For the records shown below, return an exact copy that excludes the pictures.

Recorded data

§

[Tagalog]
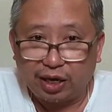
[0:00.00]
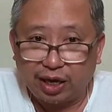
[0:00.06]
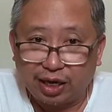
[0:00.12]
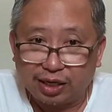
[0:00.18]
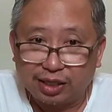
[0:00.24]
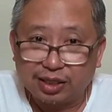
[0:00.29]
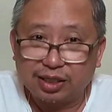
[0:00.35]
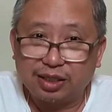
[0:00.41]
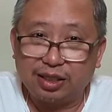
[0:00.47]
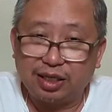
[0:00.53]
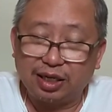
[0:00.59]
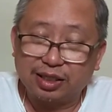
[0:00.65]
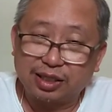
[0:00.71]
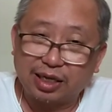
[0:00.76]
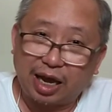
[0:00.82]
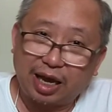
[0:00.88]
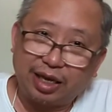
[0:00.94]
His
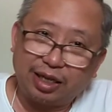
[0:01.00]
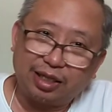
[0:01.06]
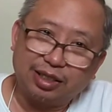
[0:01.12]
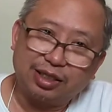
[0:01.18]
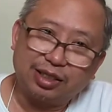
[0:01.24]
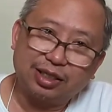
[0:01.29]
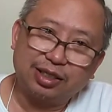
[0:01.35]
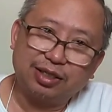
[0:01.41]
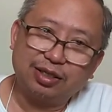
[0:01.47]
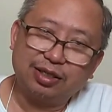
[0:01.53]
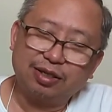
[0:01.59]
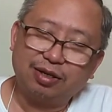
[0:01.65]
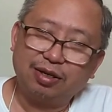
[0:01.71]
designs.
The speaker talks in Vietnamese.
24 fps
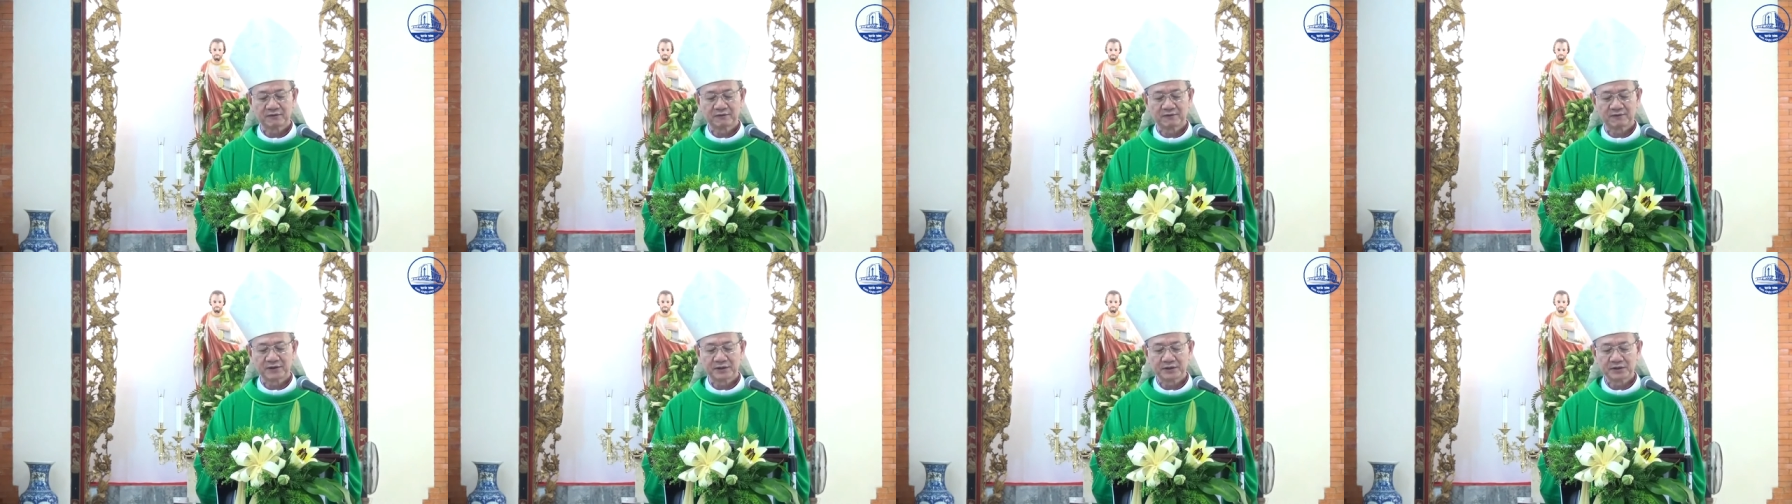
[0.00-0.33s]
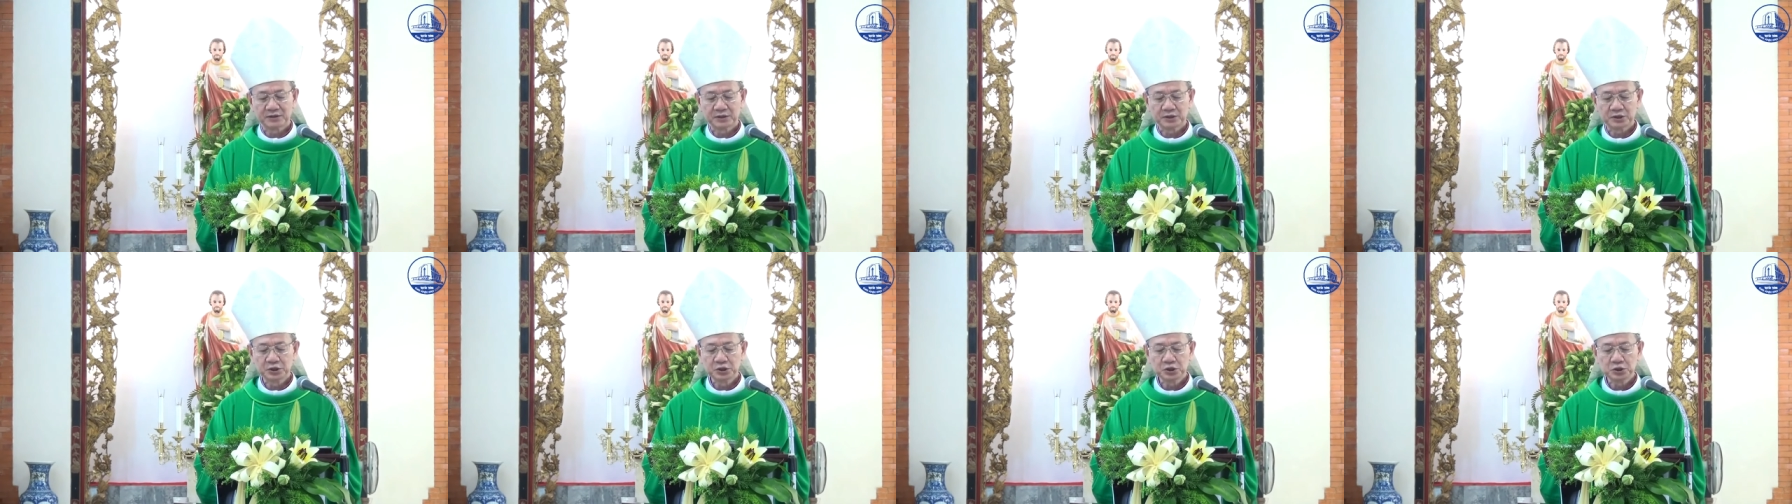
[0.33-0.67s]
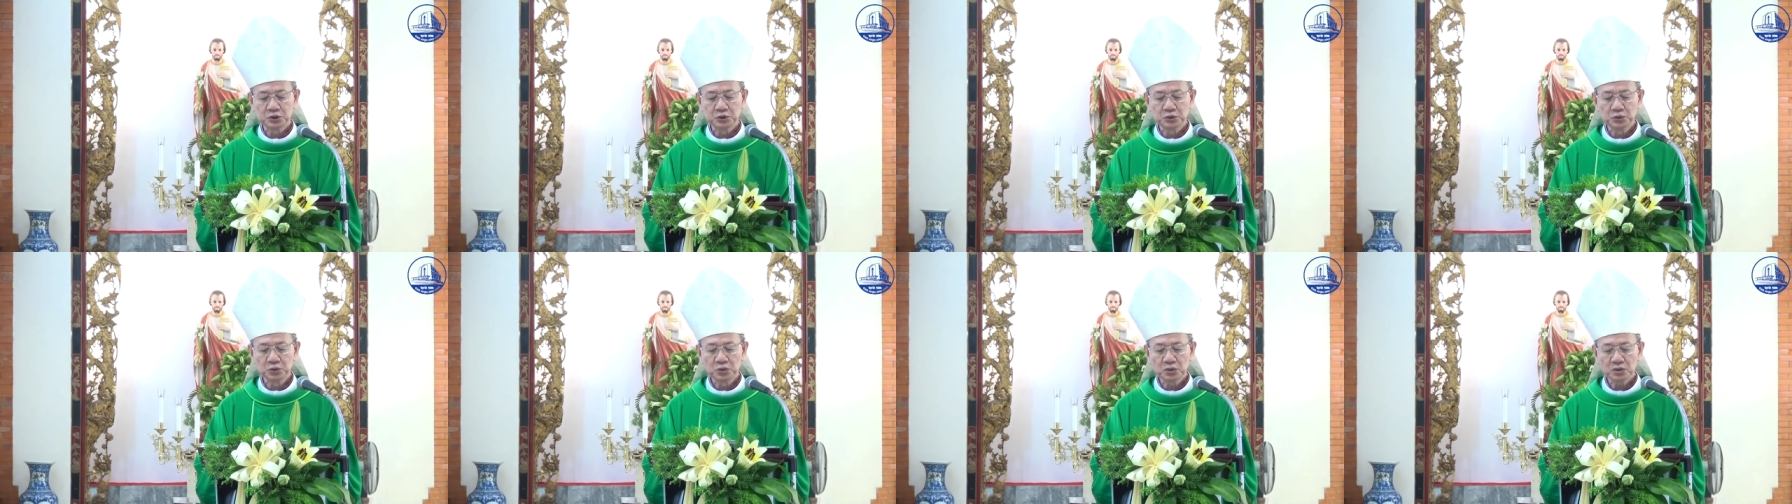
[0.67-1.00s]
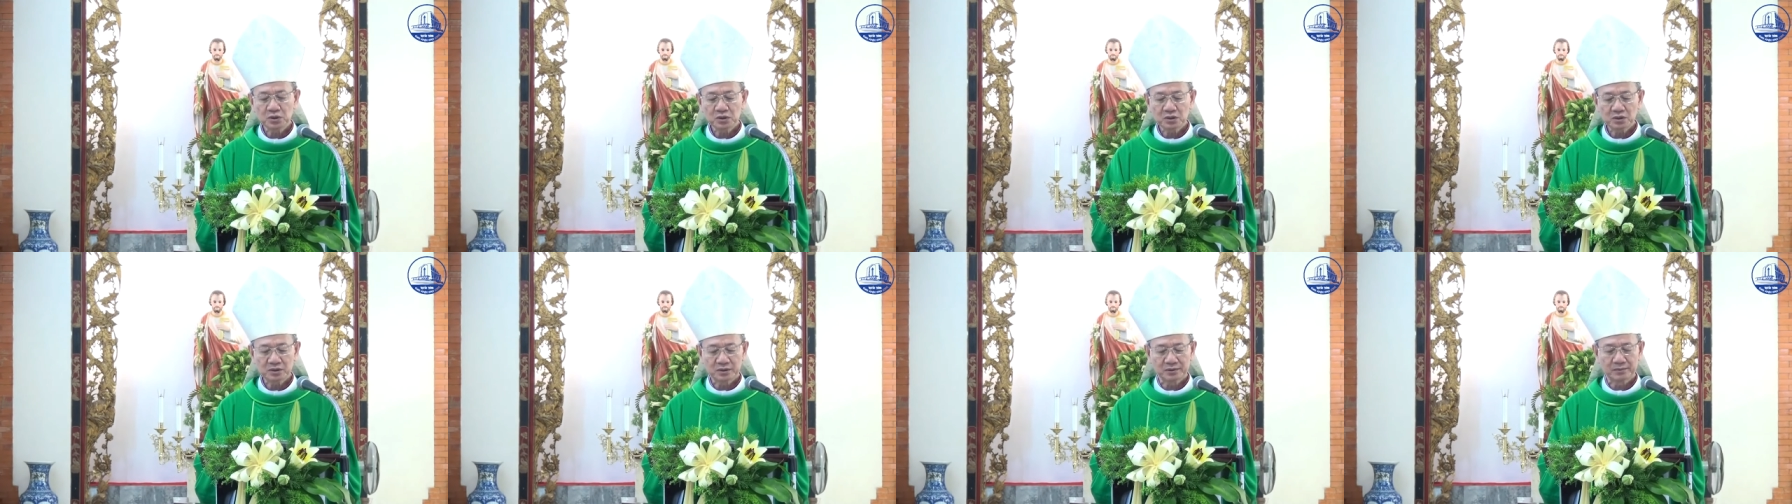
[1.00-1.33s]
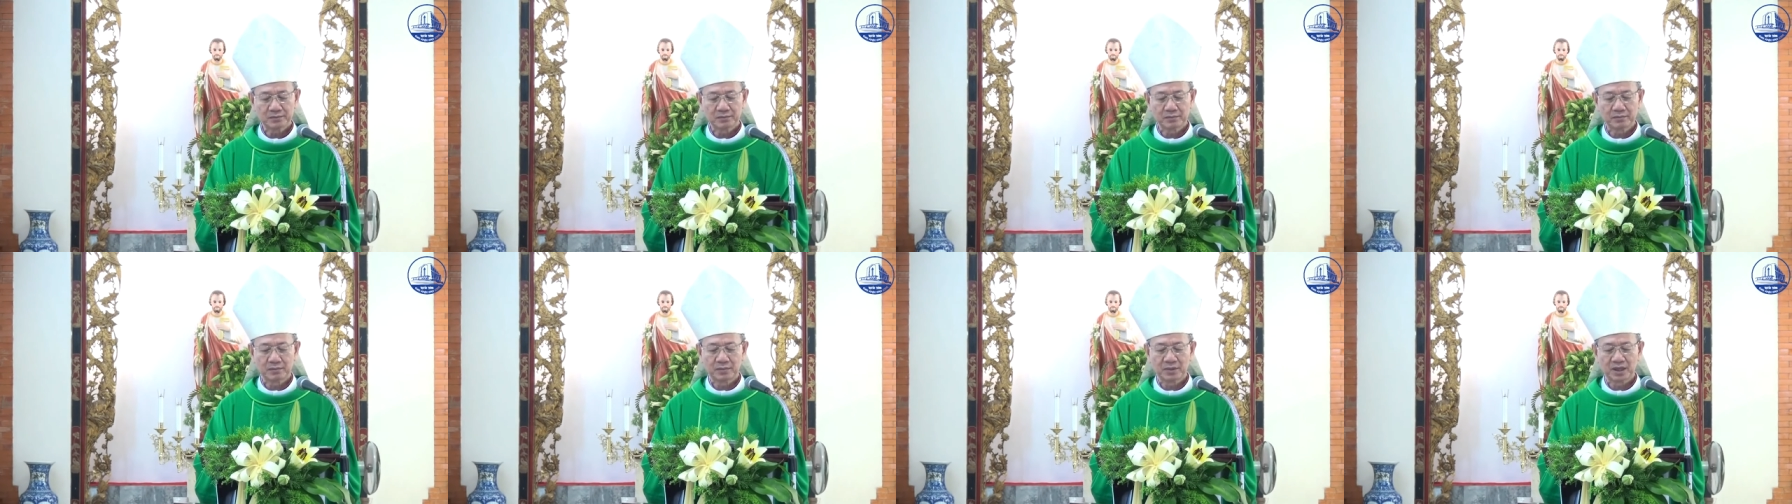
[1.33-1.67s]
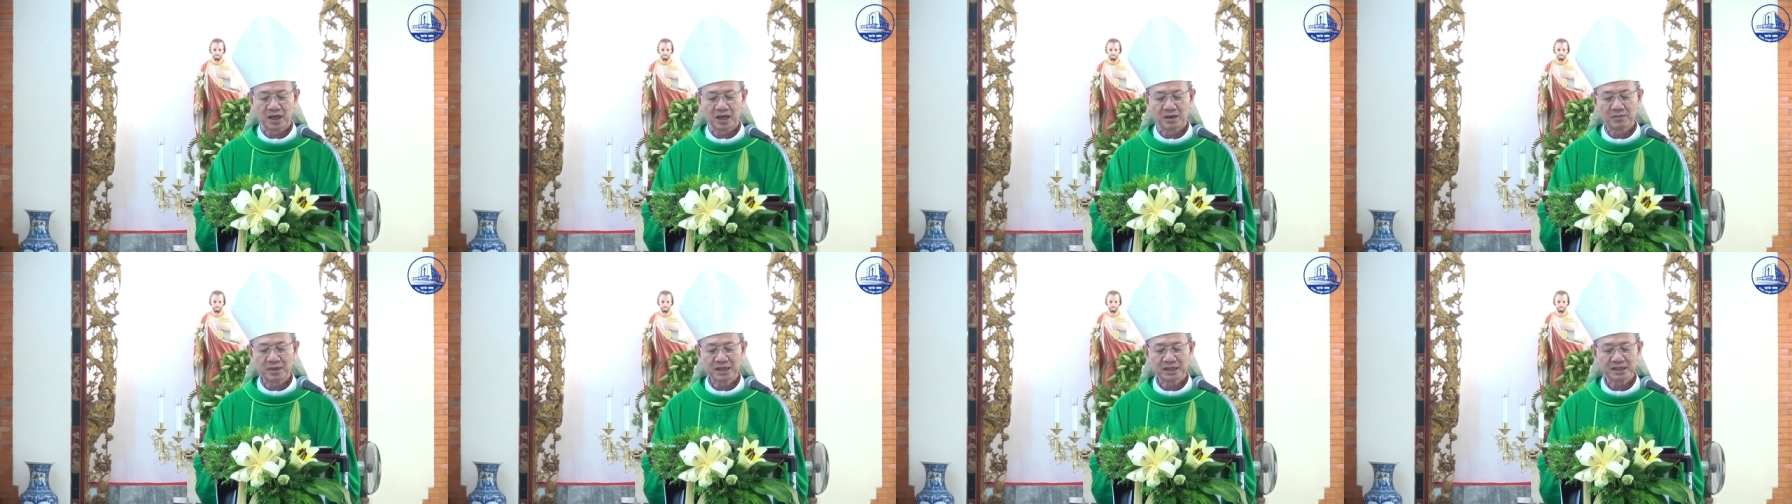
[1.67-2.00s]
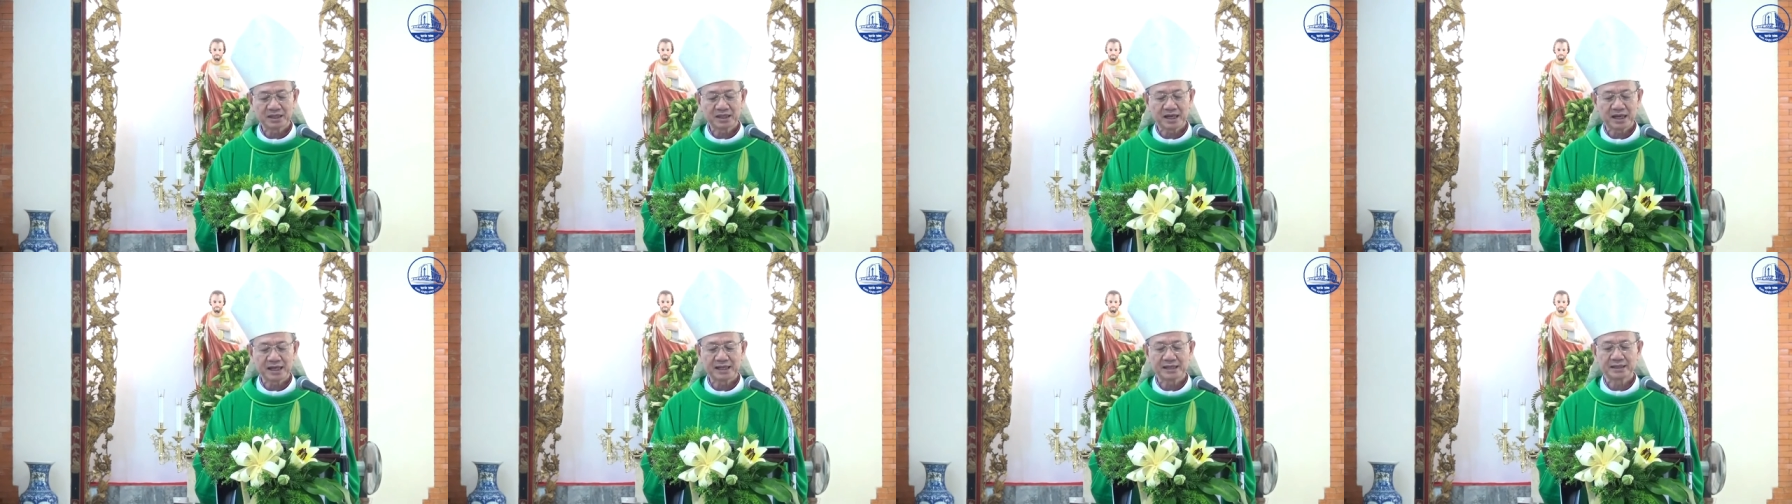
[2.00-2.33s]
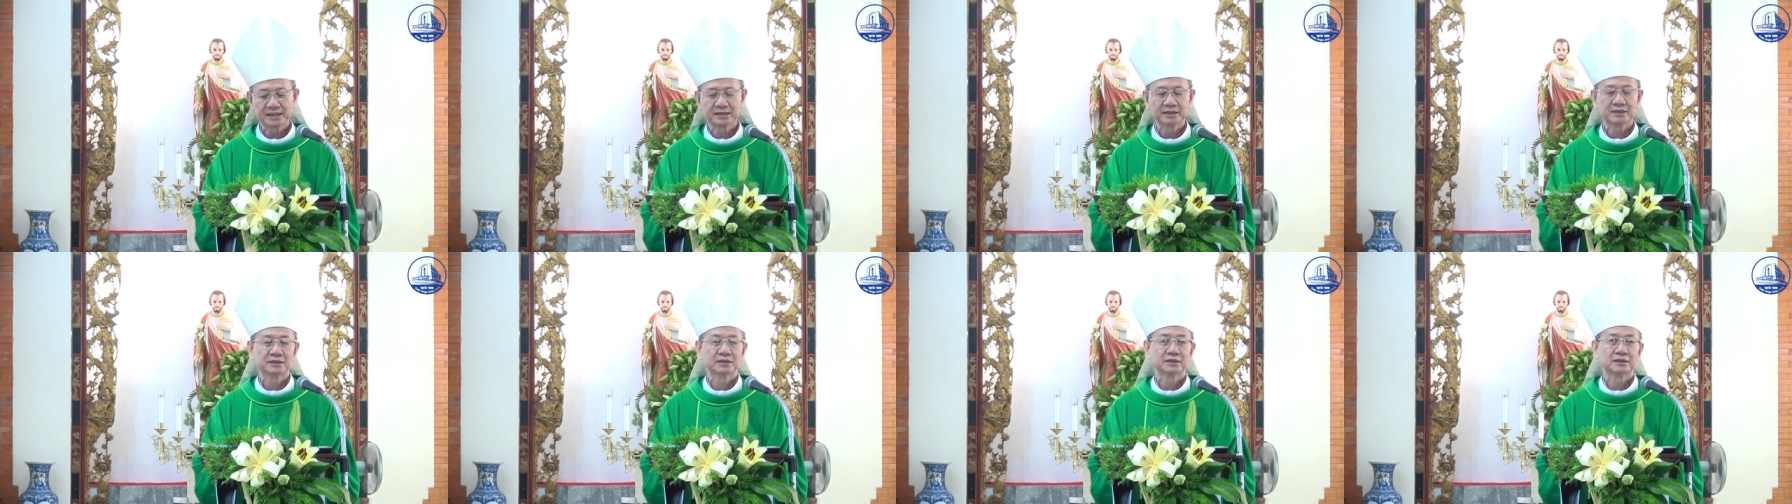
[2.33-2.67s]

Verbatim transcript: và được rước chúa ở bên cạnh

§

**Result of this task**
[Tagalog]
[0:00.00]
[0:00.06]
[0:00.12]
[0:00.18]
[0:00.24]
[0:00.29]
[0:00.35]
[0:00.41]
[0:00.47]
[0:00.53]
[0:00.59]
[0:00.65]
[0:00.71]
[0:00.76]
[0:00.82]
[0:00.88]
[0:00.94]
His
[0:01.00]
[0:01.06]
[0:01.12]
[0:01.18]
[0:01.24]
[0:01.29]
[0:01.35]
[0:01.41]
[0:01.47]
[0:01.53]
[0:01.59]
[0:01.65]
[0:01.71]
designs.
The speaker talks in Vietnamese.
24 fps
[0.00-0.33s]
[0.33-0.67s]
[0.67-1.00s]
[1.00-1.33s]
[1.33-1.67s]
[1.67-2.00s]
[2.00-2.33s]
[2.33-2.67s]

Verbatim transcript: và được rước chúa ở bên cạnh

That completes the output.